_MATERIAL FOR THE TASK_:
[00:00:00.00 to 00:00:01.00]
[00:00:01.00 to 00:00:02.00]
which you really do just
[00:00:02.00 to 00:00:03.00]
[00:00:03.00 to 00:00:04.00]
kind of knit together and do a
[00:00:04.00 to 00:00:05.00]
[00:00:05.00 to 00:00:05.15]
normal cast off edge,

_WORK INSTRUCTIONS_: Please return every line of the listing exactly.

_EXERCISE RESPONSE_:
[00:00:00.00 to 00:00:01.00]
[00:00:01.00 to 00:00:02.00]
which you really do just
[00:00:02.00 to 00:00:03.00]
[00:00:03.00 to 00:00:04.00]
kind of knit together and do a
[00:00:04.00 to 00:00:05.00]
[00:00:05.00 to 00:00:05.15]
normal cast off edge,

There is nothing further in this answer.